July 27, 2018
This week we’re looking at music and economic development.
A study from Music Canada in 2013 reported that live music companies generated $628 million in revenue and $144 million annually. The total economic impact of live music to Ontario’s economy is $1.2 billion including 10,500 full time equivalent jobs plus an additional 9,520 tourism related jobs.
5 links on music and economic development
Mastering of a Music City is a report from Music Canada. It says the five essential elements of a successful music city are: the presence of artists and musicians, a thriving music scene, available spaces and places for music, a receptive and engaged audience and record labels and other music-related businesses. Five key roles that economic development agencies can play to stimulate growth in a regional music ecosystem are: catalyst, advocate, operator, educator and promoter.
The Economic Impact of Music Festivals - this article from the Huffington Post says that the local impact for music festivals includes temporary jobs for at the festival itself, work related to the festival for local businesses, extended business hours and the visitor spending for accommodation, restaurants and stores.

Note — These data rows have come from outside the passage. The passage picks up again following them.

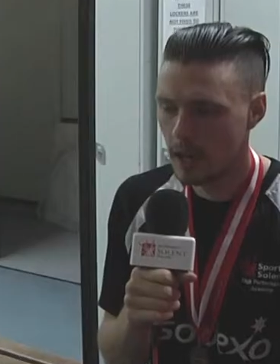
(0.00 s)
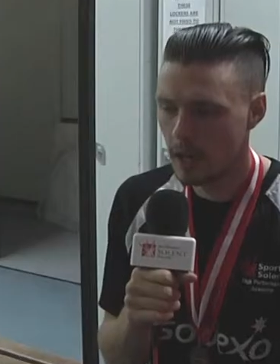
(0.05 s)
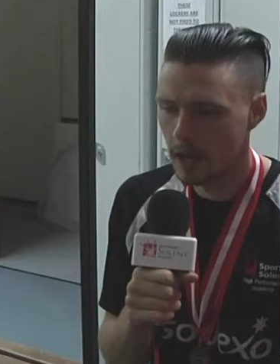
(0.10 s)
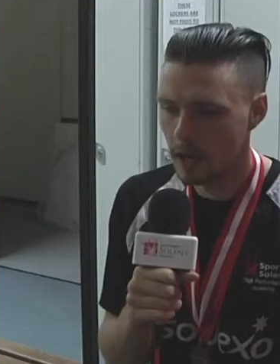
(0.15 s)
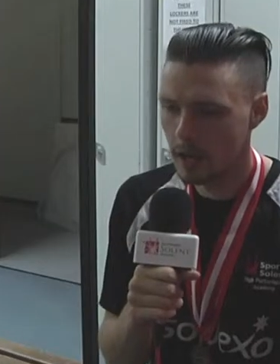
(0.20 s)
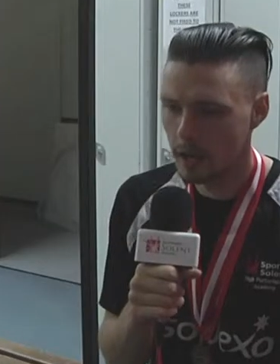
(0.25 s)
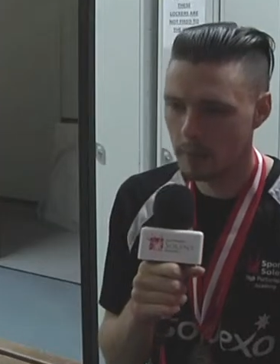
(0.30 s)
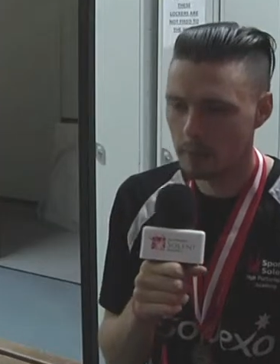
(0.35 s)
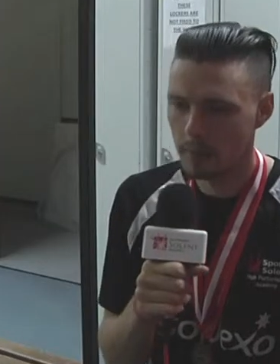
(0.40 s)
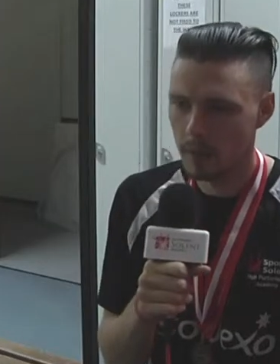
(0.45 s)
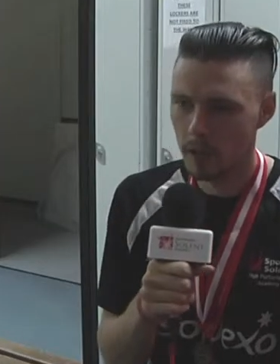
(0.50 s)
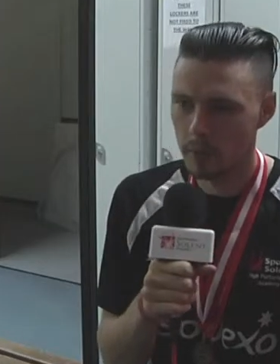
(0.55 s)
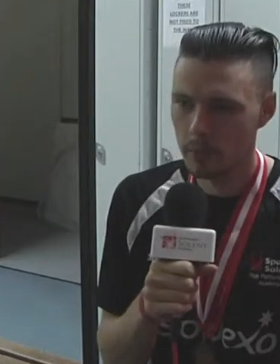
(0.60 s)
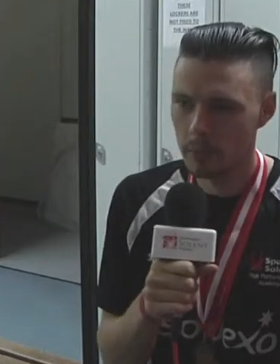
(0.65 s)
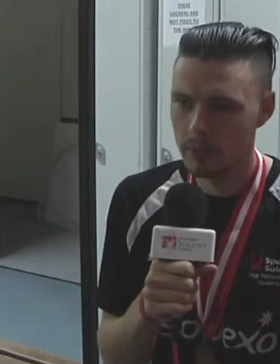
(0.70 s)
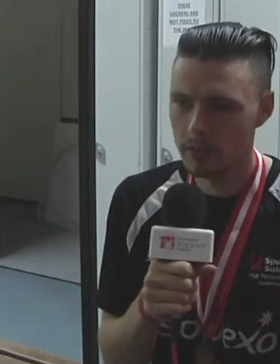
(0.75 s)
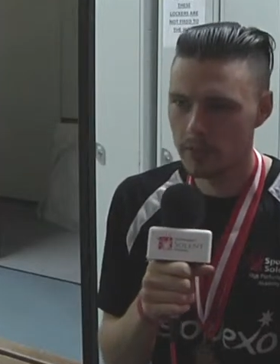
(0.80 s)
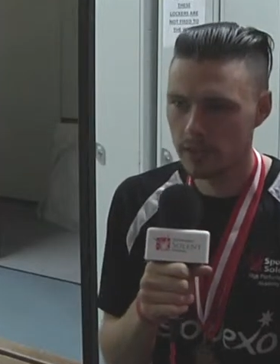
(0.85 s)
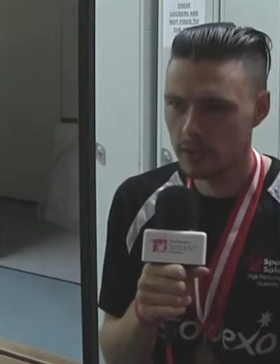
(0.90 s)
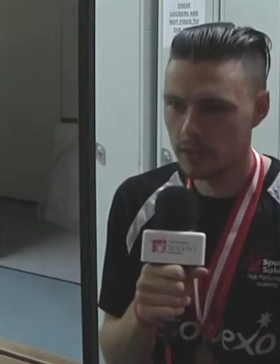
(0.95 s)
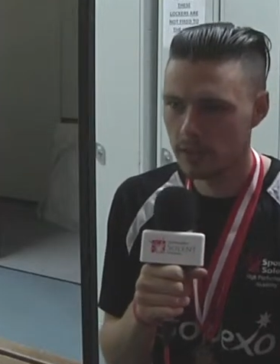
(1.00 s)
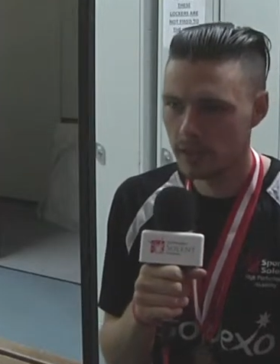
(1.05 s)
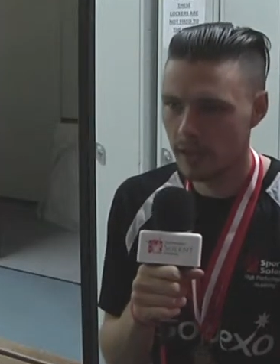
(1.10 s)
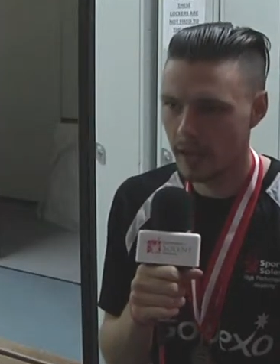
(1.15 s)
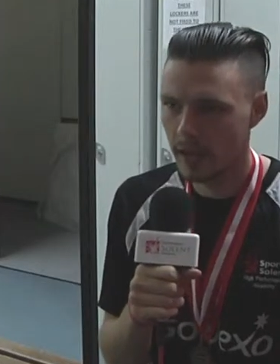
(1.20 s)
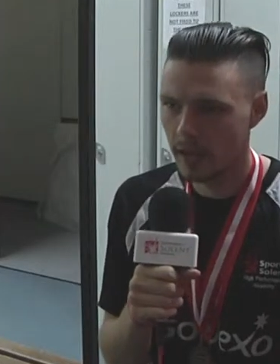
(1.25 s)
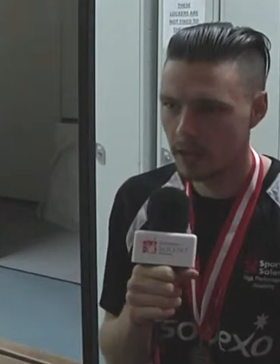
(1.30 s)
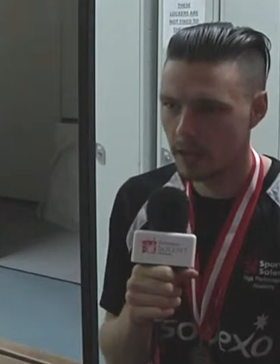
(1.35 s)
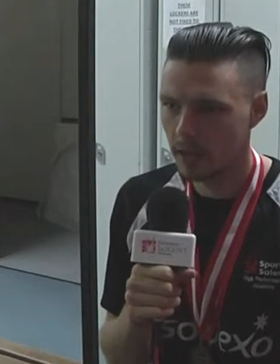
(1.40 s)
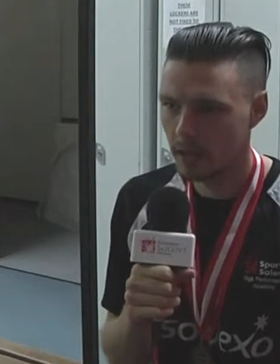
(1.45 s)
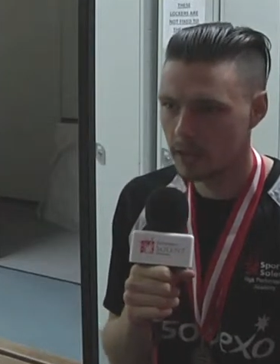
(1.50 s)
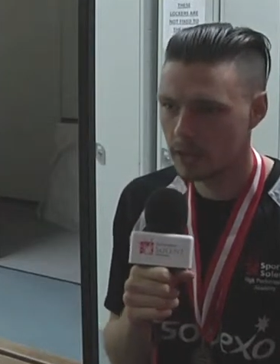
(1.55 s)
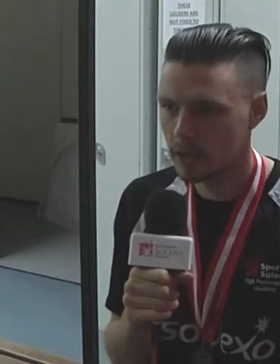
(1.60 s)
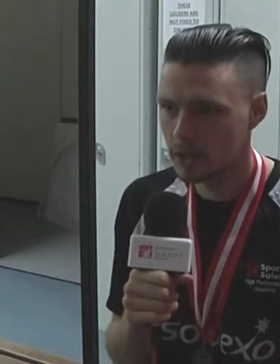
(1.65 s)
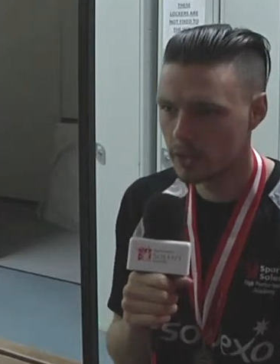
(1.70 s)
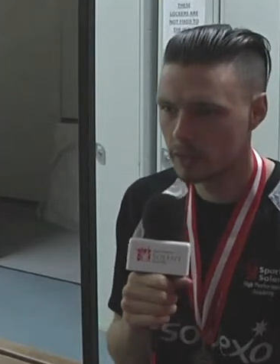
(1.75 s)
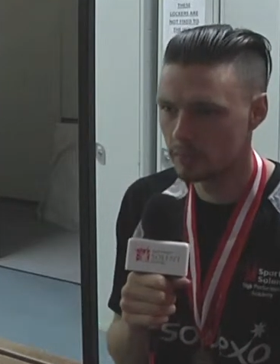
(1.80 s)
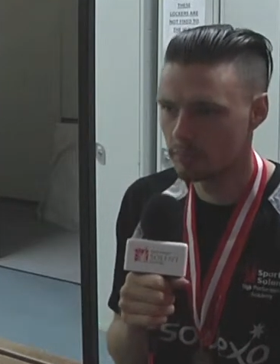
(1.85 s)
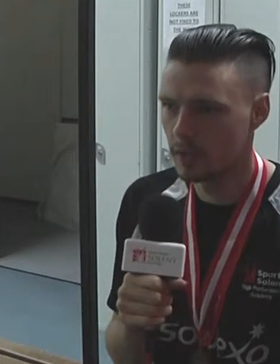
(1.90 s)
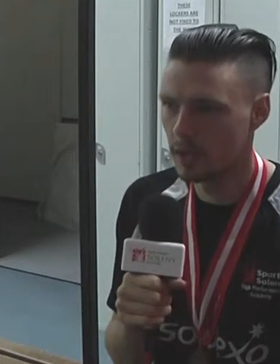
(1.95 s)
Um, I was at
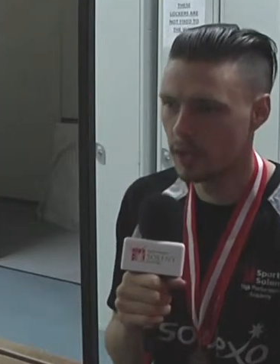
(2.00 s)
college.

Music Newfoundland & Labrador - This organization's mandate is to advocate for the Newfoundland & Labrador music industry, increase awareness of music produced in Newfoundland and Labrador and its impact on the economy and create and encourage opportunities to grow of the industry. Music Newfoundland & Labrador connects musicians with opportunities to perform, create, access funding. It also offers is a music video incubator for emerging artists and producers.

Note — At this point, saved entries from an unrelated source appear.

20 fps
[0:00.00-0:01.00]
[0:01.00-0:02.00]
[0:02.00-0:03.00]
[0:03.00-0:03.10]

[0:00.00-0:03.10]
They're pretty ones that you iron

Maximizing the Economic Impact of Music Festivals is the focus in this post from Tourism and More. It provides a checklist of tips including ensuring the type of music offered matches the accommodation and restaurants in your community aligning the festival with the community’s tourism goals and leveraging the festival for positive media attention and community branding.
Windsor-Essex Music Strategy is an example of a music sector economic development strategy. The goals include increasing opportunities for local music artists, providing development tools for a commercially viable and export-ready music business, developing the larger regional music ecosystem, connecting local artists to broader markets and showcasing the region’s diversity.